- Opening Delimiter -

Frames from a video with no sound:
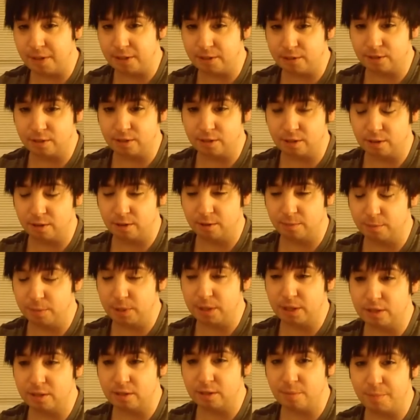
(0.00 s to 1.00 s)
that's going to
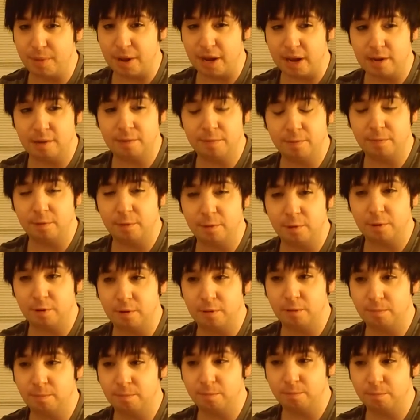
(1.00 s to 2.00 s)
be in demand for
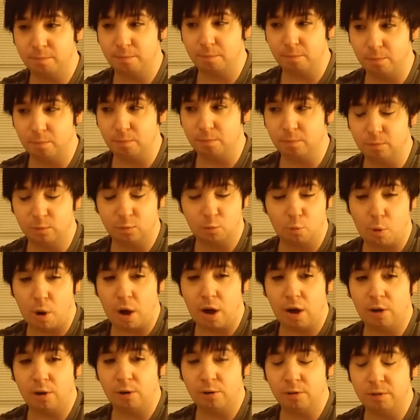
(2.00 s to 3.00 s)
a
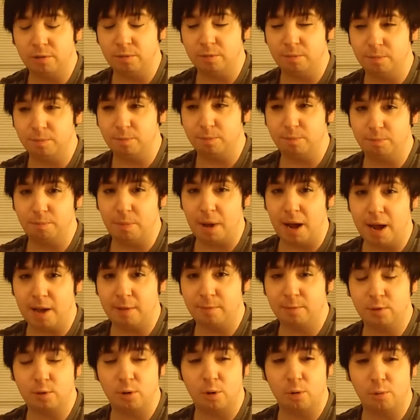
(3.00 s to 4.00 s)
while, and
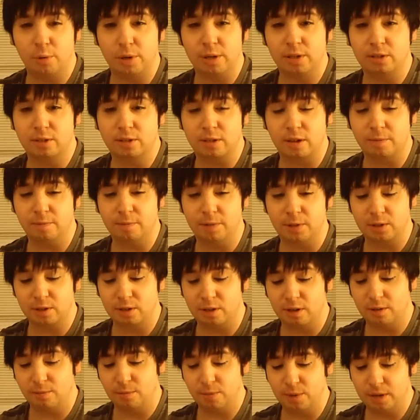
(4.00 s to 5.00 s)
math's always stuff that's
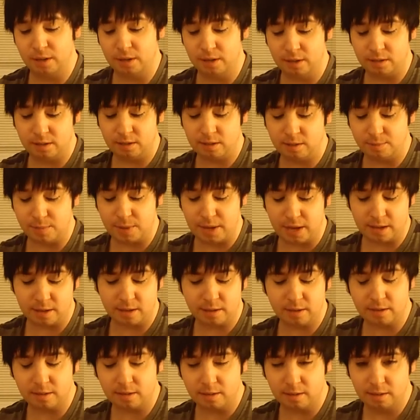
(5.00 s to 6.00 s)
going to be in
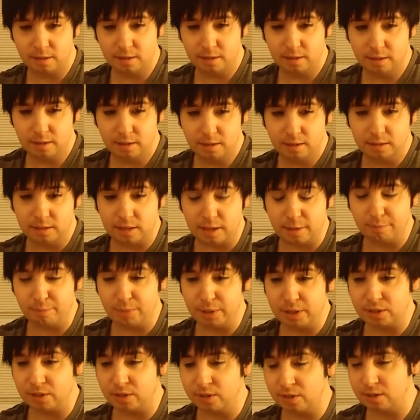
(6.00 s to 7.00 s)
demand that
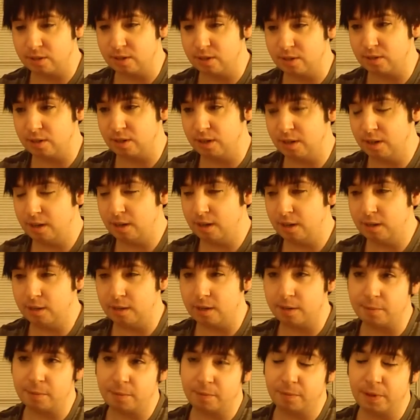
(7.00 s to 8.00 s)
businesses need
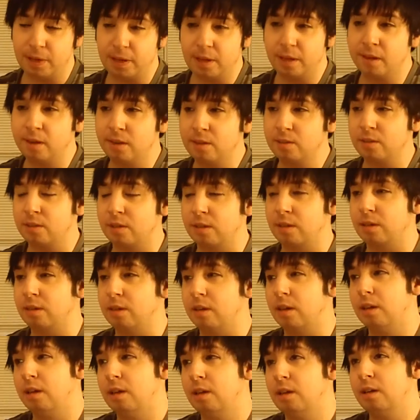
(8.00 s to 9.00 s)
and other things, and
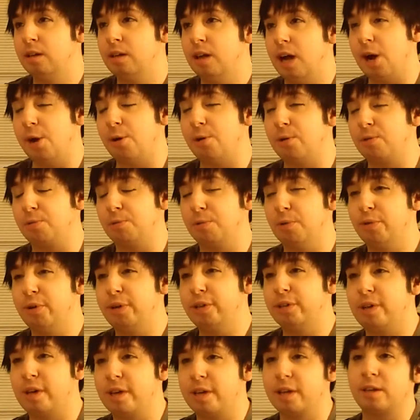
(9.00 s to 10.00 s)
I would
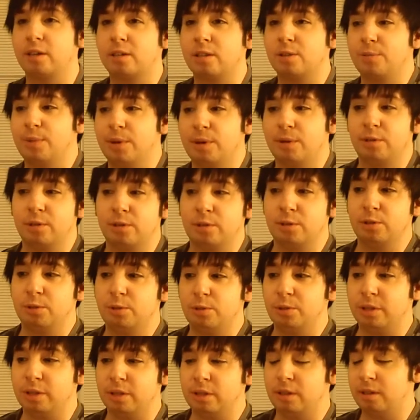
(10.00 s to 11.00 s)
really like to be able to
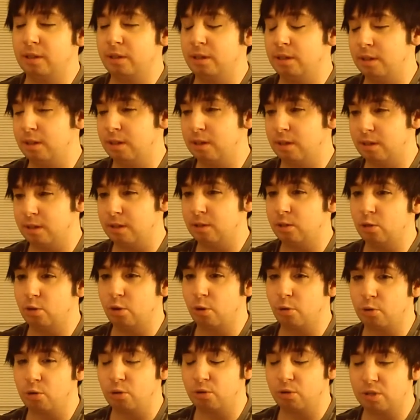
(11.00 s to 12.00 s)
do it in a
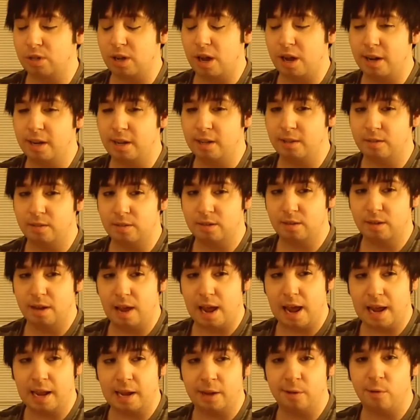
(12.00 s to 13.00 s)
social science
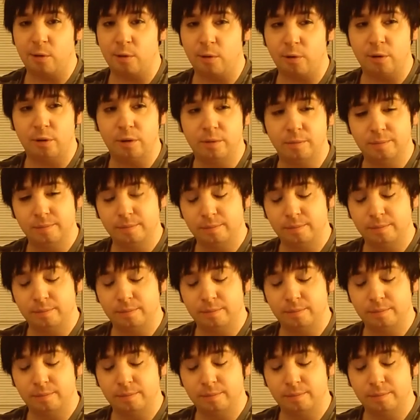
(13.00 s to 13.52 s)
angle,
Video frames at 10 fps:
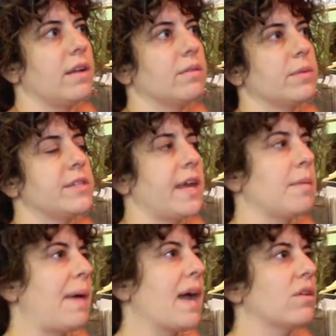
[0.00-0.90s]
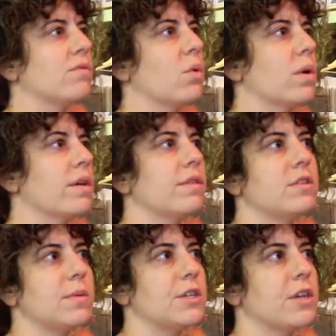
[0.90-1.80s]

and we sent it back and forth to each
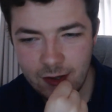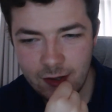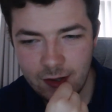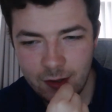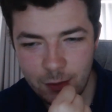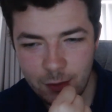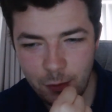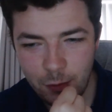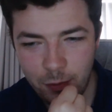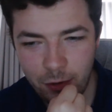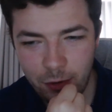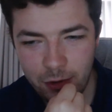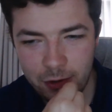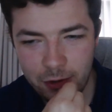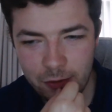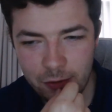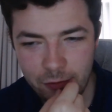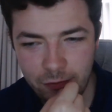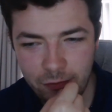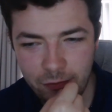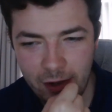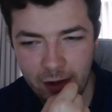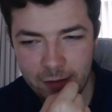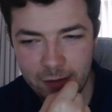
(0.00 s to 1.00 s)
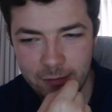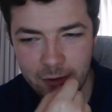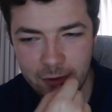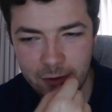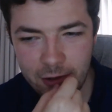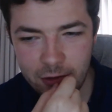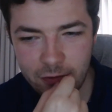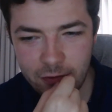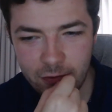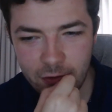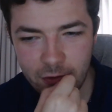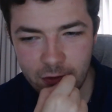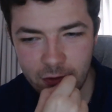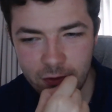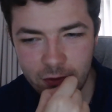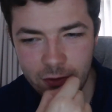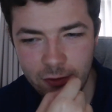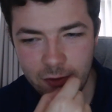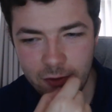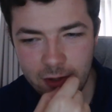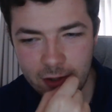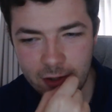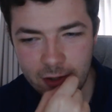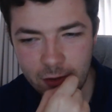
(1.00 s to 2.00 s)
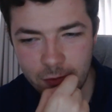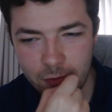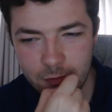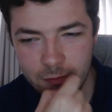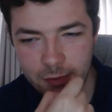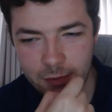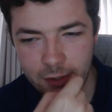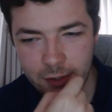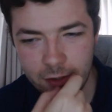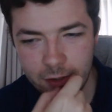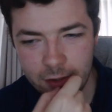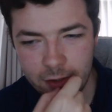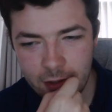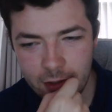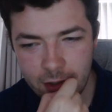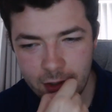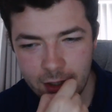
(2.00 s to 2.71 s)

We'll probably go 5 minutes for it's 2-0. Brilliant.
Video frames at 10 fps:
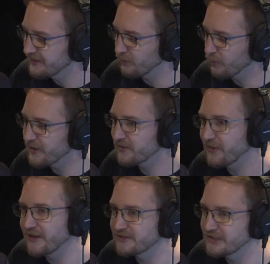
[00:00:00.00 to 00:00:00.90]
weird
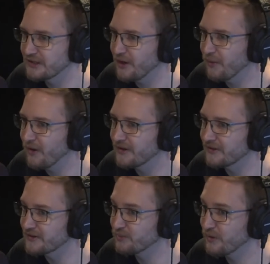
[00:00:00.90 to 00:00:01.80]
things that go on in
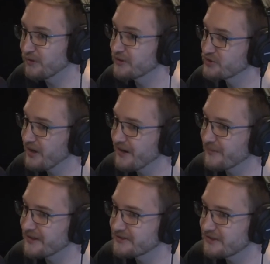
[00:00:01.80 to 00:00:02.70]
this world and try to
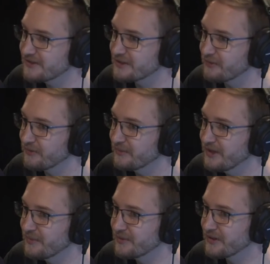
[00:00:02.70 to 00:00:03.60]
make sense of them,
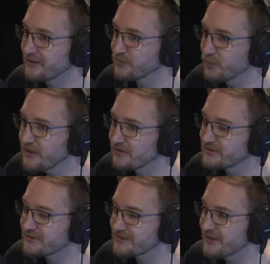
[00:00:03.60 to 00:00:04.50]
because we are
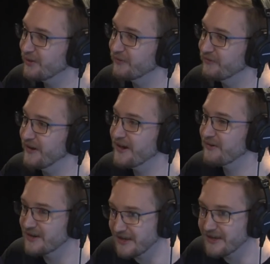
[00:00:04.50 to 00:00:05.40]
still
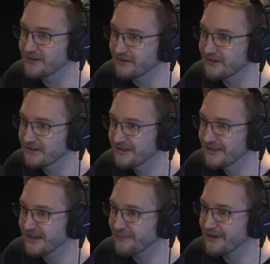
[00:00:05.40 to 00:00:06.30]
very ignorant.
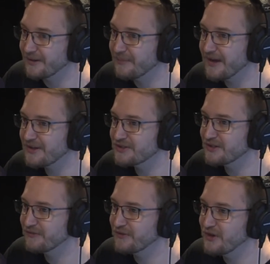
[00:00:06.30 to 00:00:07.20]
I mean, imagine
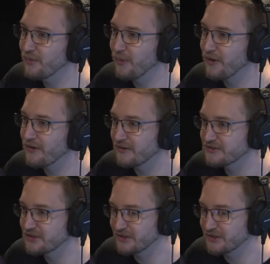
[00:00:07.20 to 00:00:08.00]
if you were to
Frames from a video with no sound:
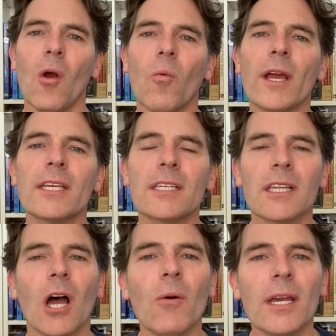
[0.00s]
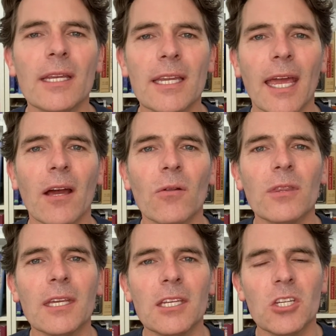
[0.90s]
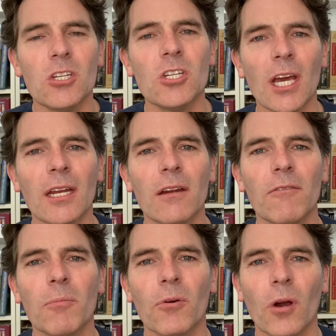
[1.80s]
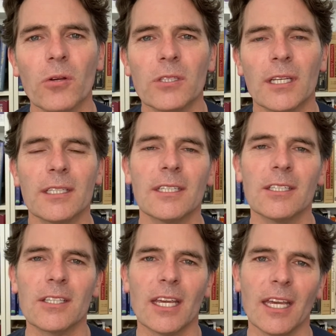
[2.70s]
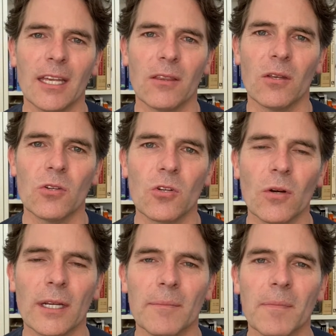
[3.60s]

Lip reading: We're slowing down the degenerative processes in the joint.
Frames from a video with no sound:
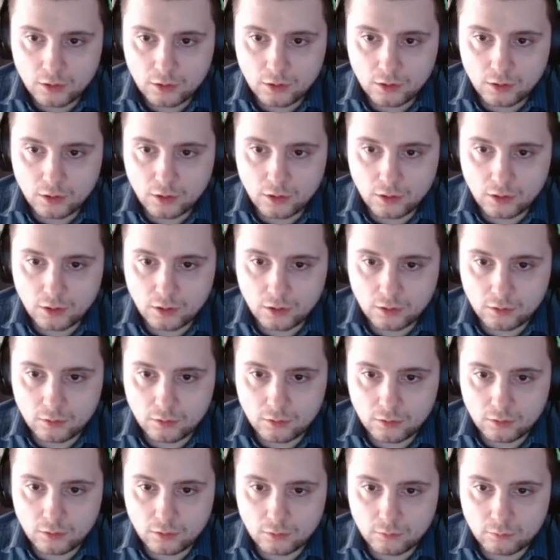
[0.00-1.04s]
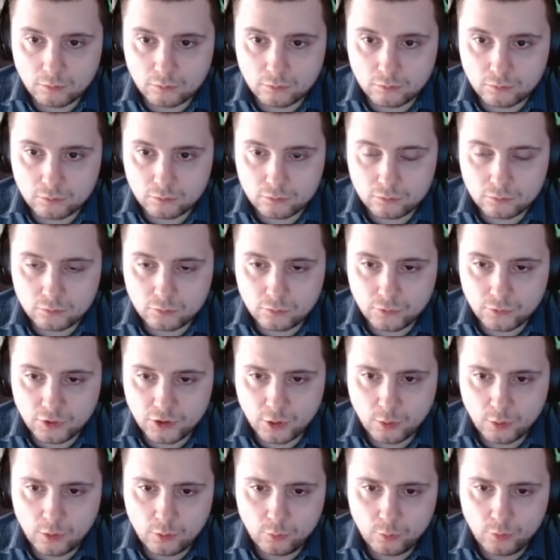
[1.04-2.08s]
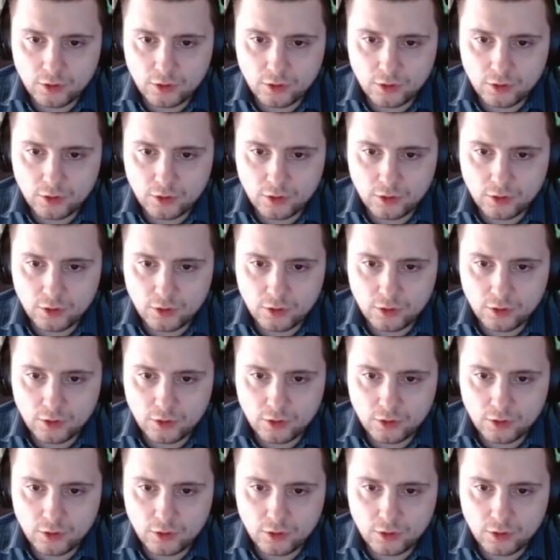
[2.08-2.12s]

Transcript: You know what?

- Closing Delimiter -

→ TASK PROMPT
Exclude the images and copy every record above exactly.

→ SOLVED EXERCISE
Frames from a video with no sound:
(0.00 s to 1.00 s)
that's going to
(1.00 s to 2.00 s)
be in demand for
(2.00 s to 3.00 s)
a
(3.00 s to 4.00 s)
while, and
(4.00 s to 5.00 s)
math's always stuff that's
(5.00 s to 6.00 s)
going to be in
(6.00 s to 7.00 s)
demand that
(7.00 s to 8.00 s)
businesses need
(8.00 s to 9.00 s)
and other things, and
(9.00 s to 10.00 s)
I would
(10.00 s to 11.00 s)
really like to be able to
(11.00 s to 12.00 s)
do it in a
(12.00 s to 13.00 s)
social science
(13.00 s to 13.52 s)
angle,
Video frames at 10 fps:
[0.00-0.90s]
[0.90-1.80s]

and we sent it back and forth to each
(0.00 s to 1.00 s)
(1.00 s to 2.00 s)
(2.00 s to 2.71 s)

We'll probably go 5 minutes for it's 2-0. Brilliant.
Video frames at 10 fps:
[00:00:00.00 to 00:00:00.90]
weird
[00:00:00.90 to 00:00:01.80]
things that go on in
[00:00:01.80 to 00:00:02.70]
this world and try to
[00:00:02.70 to 00:00:03.60]
make sense of them,
[00:00:03.60 to 00:00:04.50]
because we are
[00:00:04.50 to 00:00:05.40]
still
[00:00:05.40 to 00:00:06.30]
very ignorant.
[00:00:06.30 to 00:00:07.20]
I mean, imagine
[00:00:07.20 to 00:00:08.00]
if you were to
Frames from a video with no sound:
[0.00s]
[0.90s]
[1.80s]
[2.70s]
[3.60s]

Lip reading: We're slowing down the degenerative processes in the joint.
Frames from a video with no sound:
[0.00-1.04s]
[1.04-2.08s]
[2.08-2.12s]

Transcript: You know what?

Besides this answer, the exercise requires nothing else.